*** DATA UNDER STUDY ***

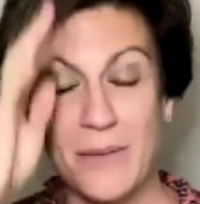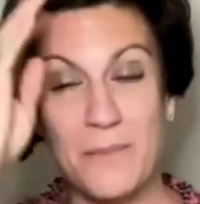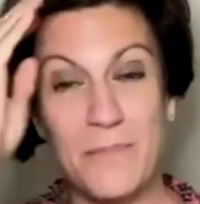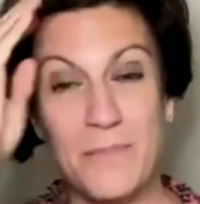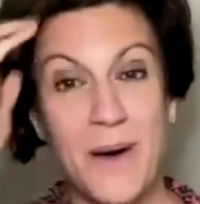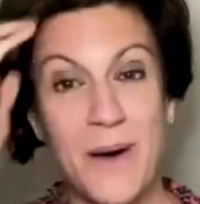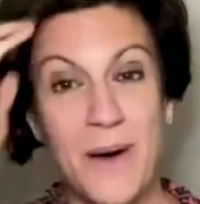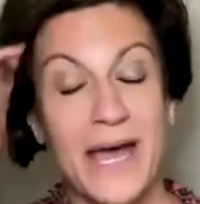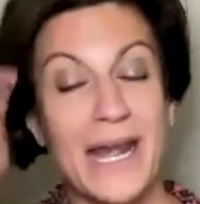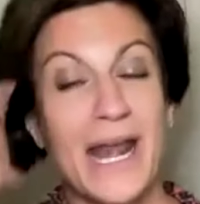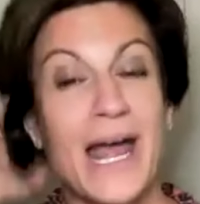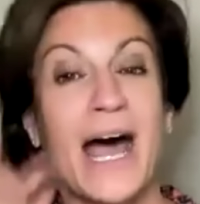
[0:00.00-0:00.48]

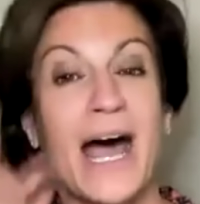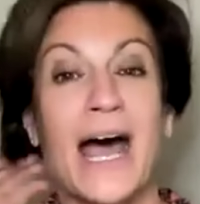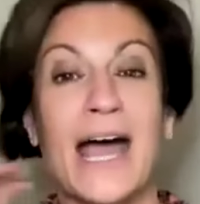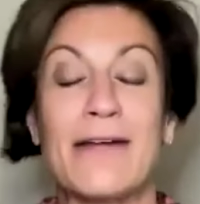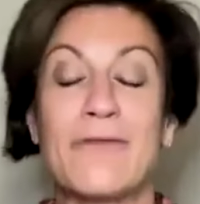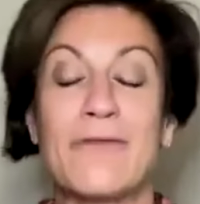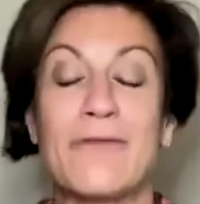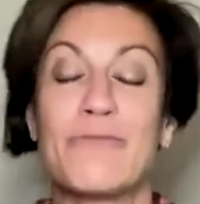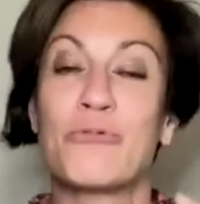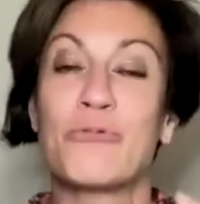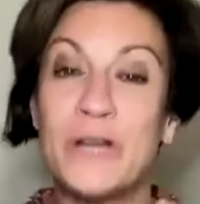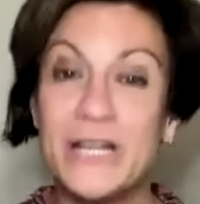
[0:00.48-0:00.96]
But
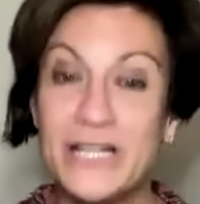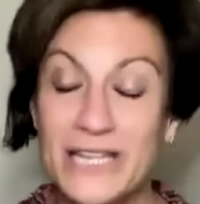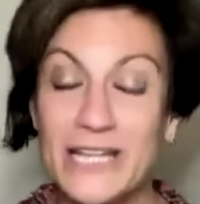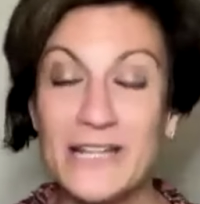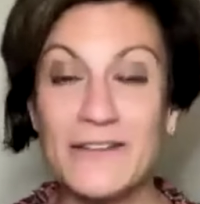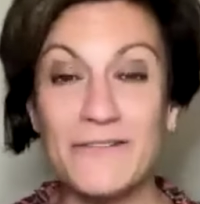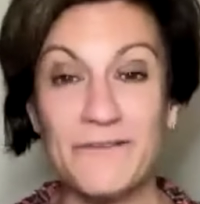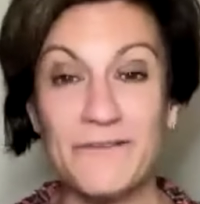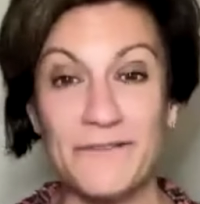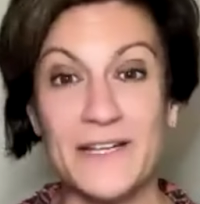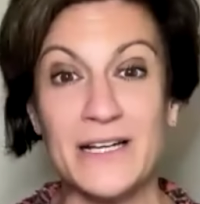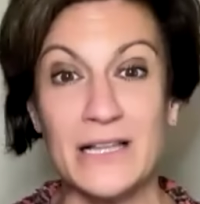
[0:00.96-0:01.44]
I
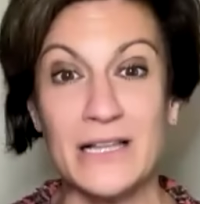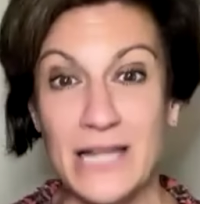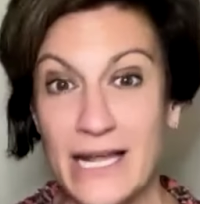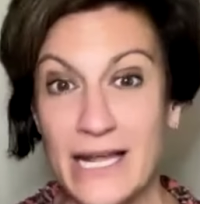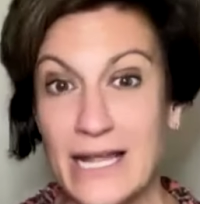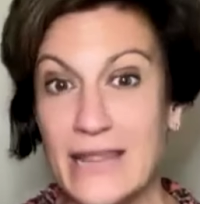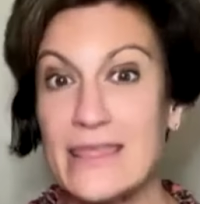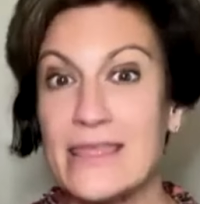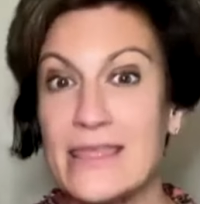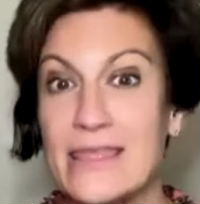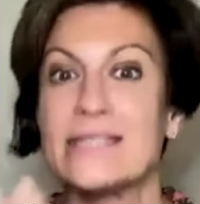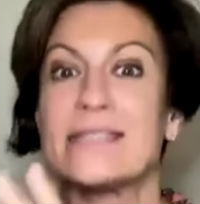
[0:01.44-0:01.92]
really feel
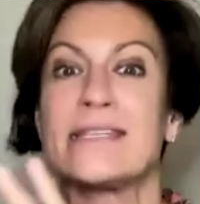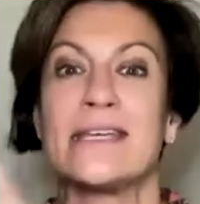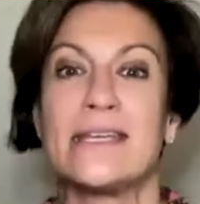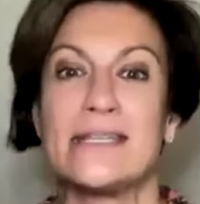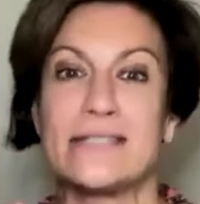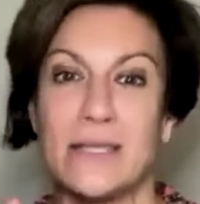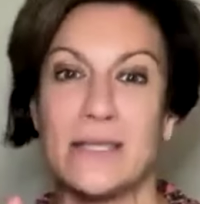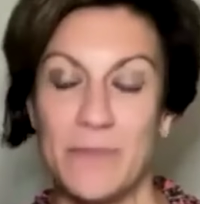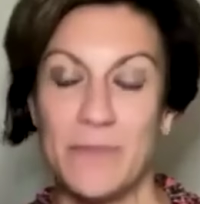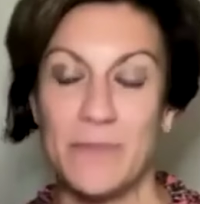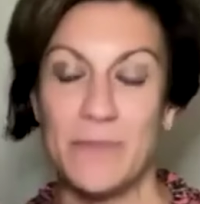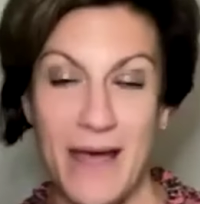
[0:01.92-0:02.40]
like this
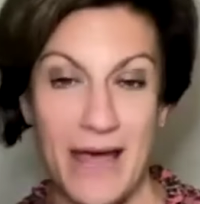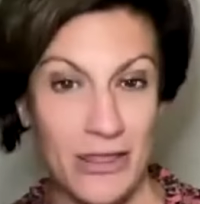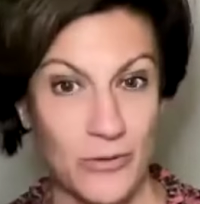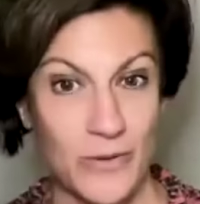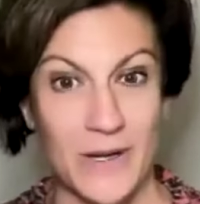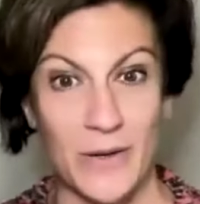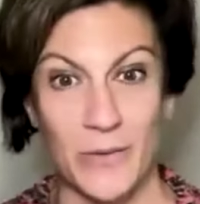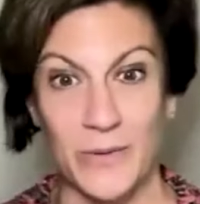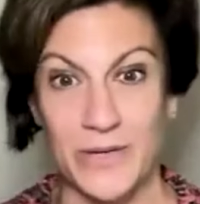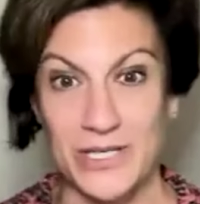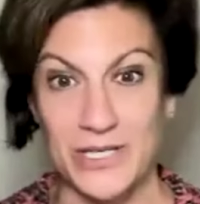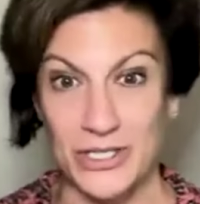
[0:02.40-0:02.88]
is a
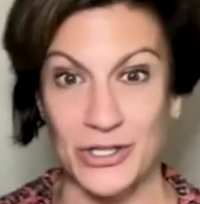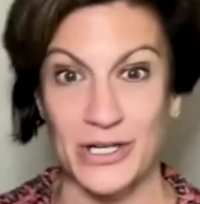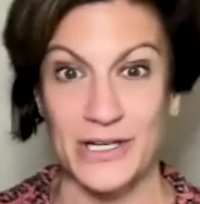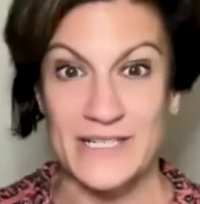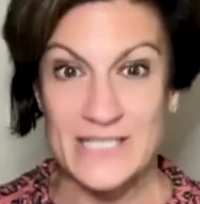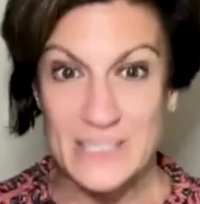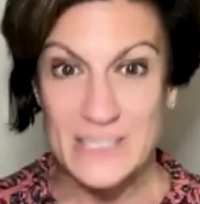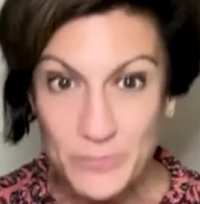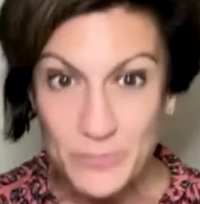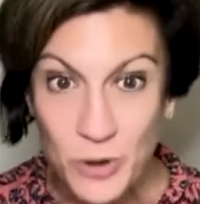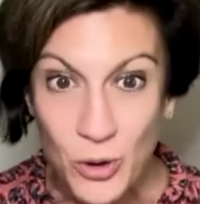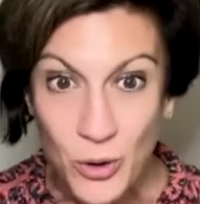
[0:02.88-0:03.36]
pathway we should
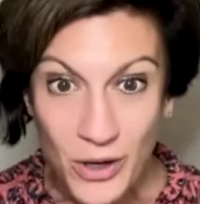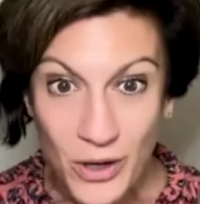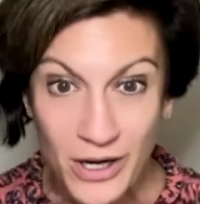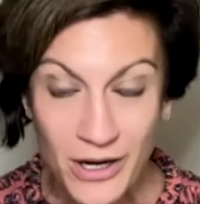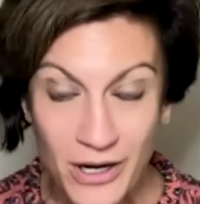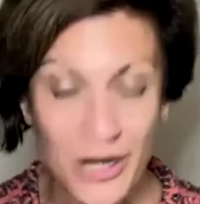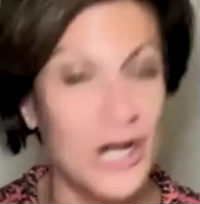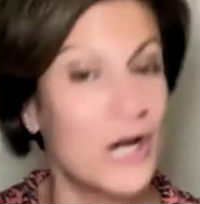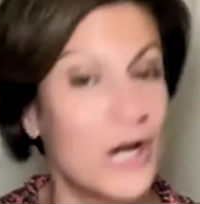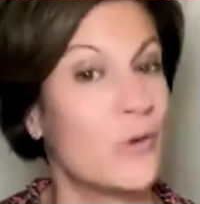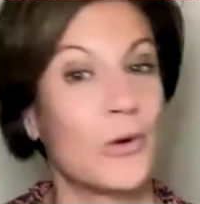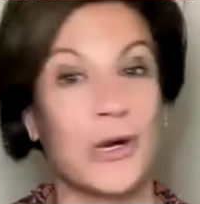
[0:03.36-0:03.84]

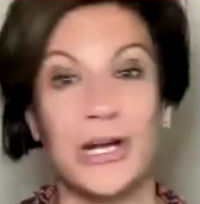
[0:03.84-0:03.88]
explore.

*** End of DATA UNDER STUDY ***

▶ **WHAT TO WORK ON**: Could you return all the entries exactly as they appear, minus the pictures?

▶ **OUTPUT BELOW**:
[0:00.00-0:00.48]

[0:00.48-0:00.96]
But
[0:00.96-0:01.44]
I
[0:01.44-0:01.92]
really feel
[0:01.92-0:02.40]
like this
[0:02.40-0:02.88]
is a
[0:02.88-0:03.36]
pathway we should
[0:03.36-0:03.84]

[0:03.84-0:03.88]
explore.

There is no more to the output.